Network formation: neighborhood structures, establishment costs, and distributed learning.

Georgios C Chasparis, Jeff S Shamma

    IEEE Transactions on Cybernetics
    |June 13, 2013
    PubMed
    Summary
    This summary is machine-generated.

    This study models distributed network formation as a game where agents create links.
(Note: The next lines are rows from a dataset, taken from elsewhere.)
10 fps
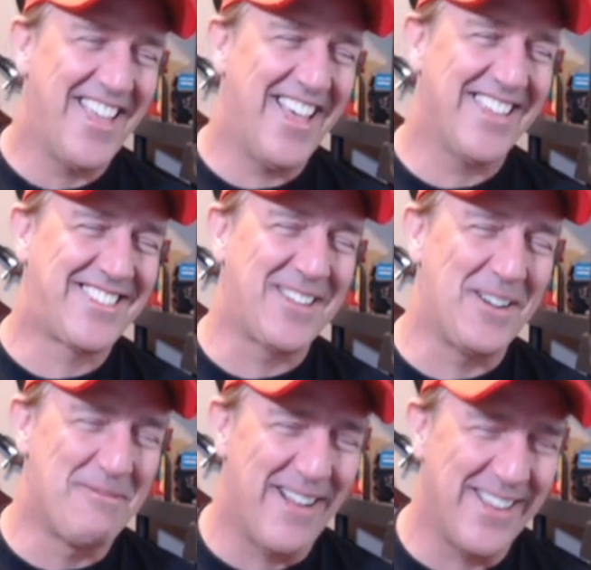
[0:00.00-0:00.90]

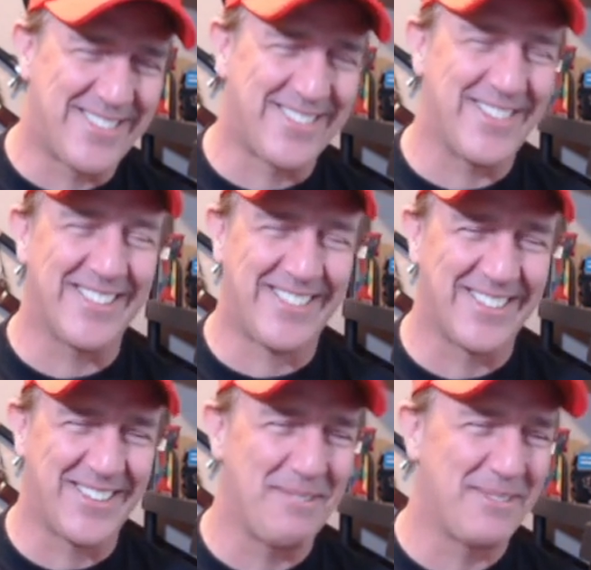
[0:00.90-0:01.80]
So my instructor
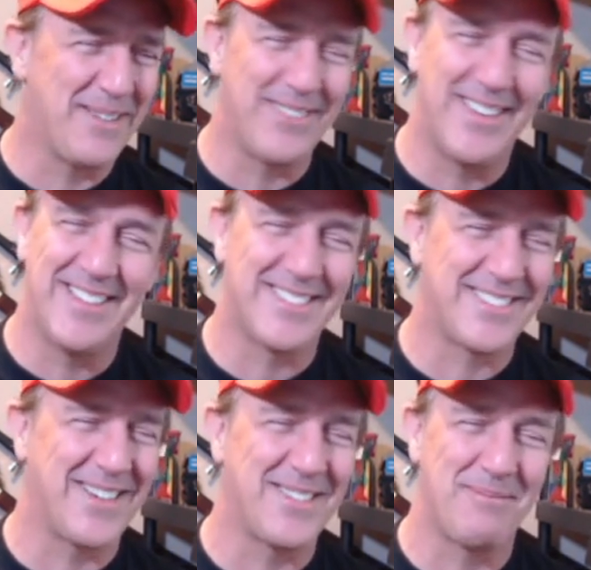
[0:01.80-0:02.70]
comes up and he just
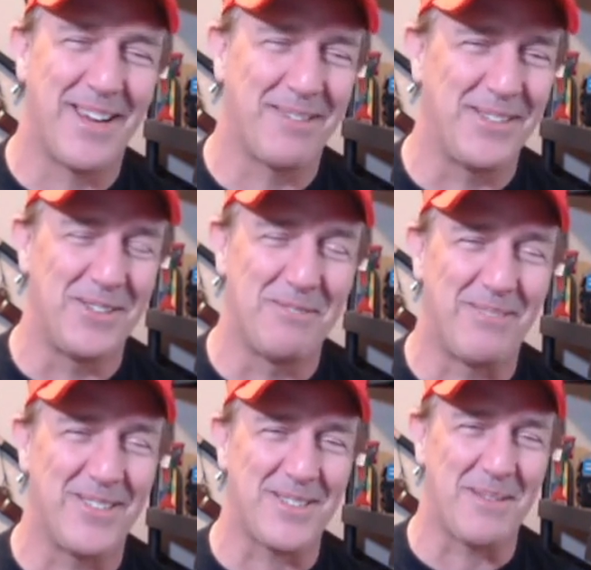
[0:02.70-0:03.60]
starts making me do
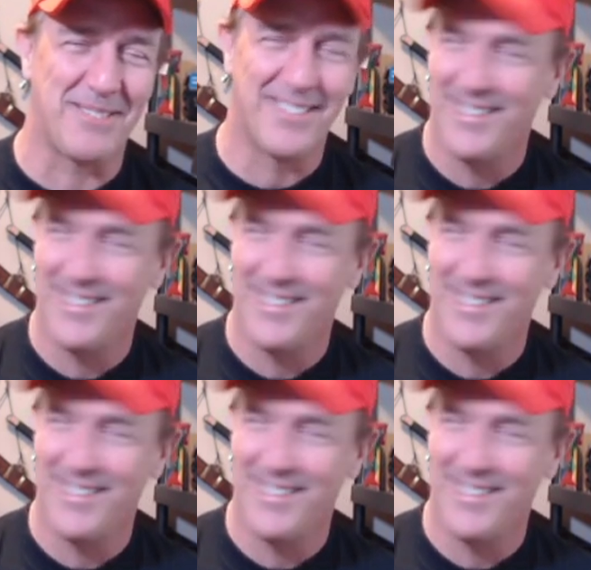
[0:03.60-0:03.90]
push-ups.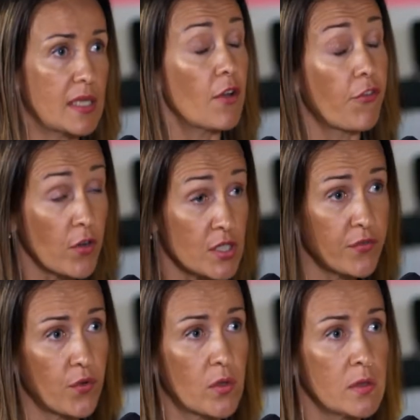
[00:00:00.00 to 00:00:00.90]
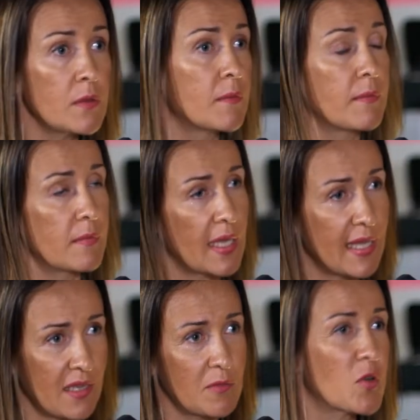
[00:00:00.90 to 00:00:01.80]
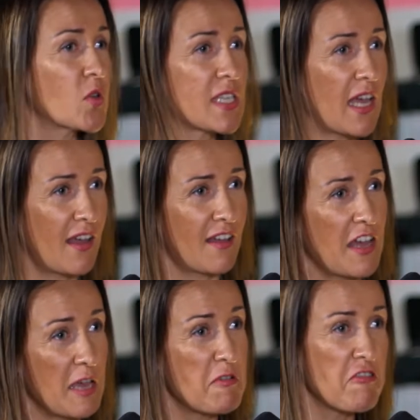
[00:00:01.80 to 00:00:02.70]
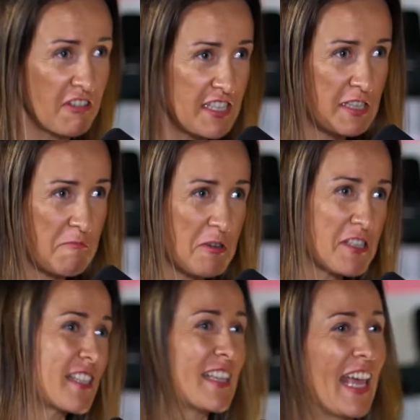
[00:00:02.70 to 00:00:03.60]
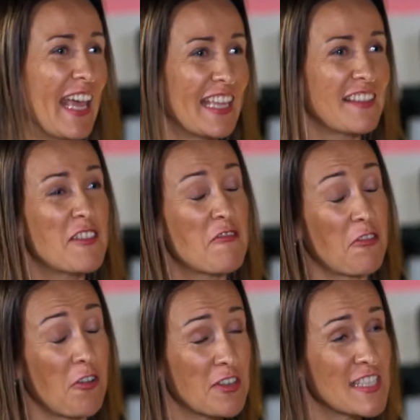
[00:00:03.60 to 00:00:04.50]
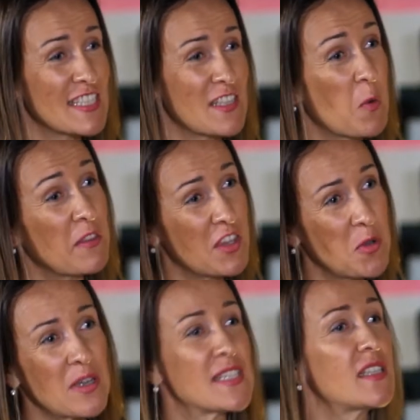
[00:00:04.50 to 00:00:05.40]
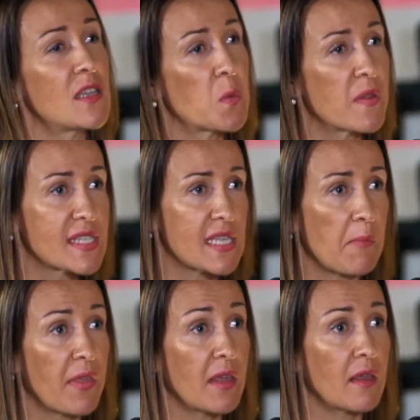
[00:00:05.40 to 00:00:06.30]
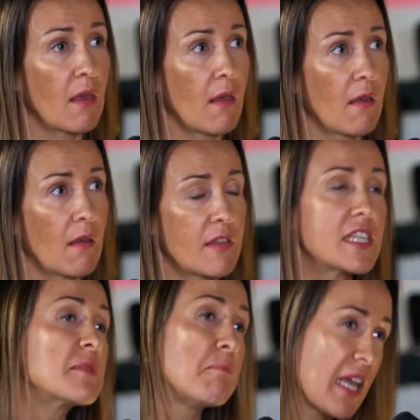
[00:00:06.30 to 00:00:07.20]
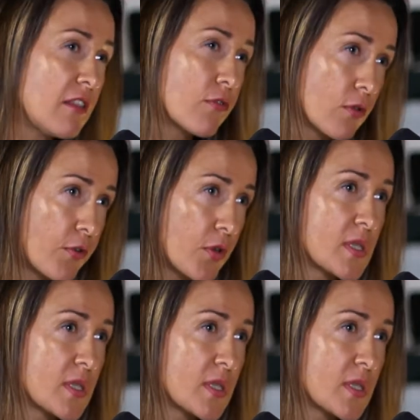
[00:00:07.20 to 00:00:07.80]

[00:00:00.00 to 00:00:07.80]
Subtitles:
First of all, again, because I'm a realistic person, and first, when you are dealing with something that is painful for you,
Stable networks emerge as Nash equilibria, demonstrating connectivity and efficiency through a learning process.

    Related Experiment Videos

    Last Updated: May 10, 2026

    Monitoring Spatial Segregation in Surface Colonizing Microbial Populations
    07:40

    Monitoring Spatial Segregation in Surface Colonizing Microbial Populations

    Published on: October 29, 2016

    Area of Science:

    • Network science
    • Game theory
    • Distributed systems

    Background:

    • Network formation is crucial for distributed systems.
    • Modeling network formation as a strategic game with agents forming unidirectional links.
    • Agents balance link benefits (distance-dependent rewards) against maintenance costs.

    Purpose of the Study:

    • To analyze stable network structures in a distributed setting.
    • To characterize Nash equilibria in network formation games.
    • To explore shaping Nash networks using state-based utilities and analyze their convergence via learning.

    Main Methods:

    • Modeling network formation as a strategic-form game with independent agents.
    • Utilizing Nash equilibrium to define stable networks.
    • Introducing state-based utility functions to influence network properties.
    • Extending distributed learning processes to state-based weakly acyclic games.

    Main Results:

    • Nash equilibria in these games exhibit desirable properties like connectivity and bounded-hop diameter.
    • State-based utility functions can shape the set of Nash networks.
    • Nash networks can be achieved through a distributed learning process within state-based weakly acyclic games.

    Conclusions:

    • The study provides a game-theoretic framework for understanding distributed network formation.
    • Nash equilibria offer a robust concept for stable and efficient networks.
    • Distributed learning offers a viable mechanism for achieving these stable network structures.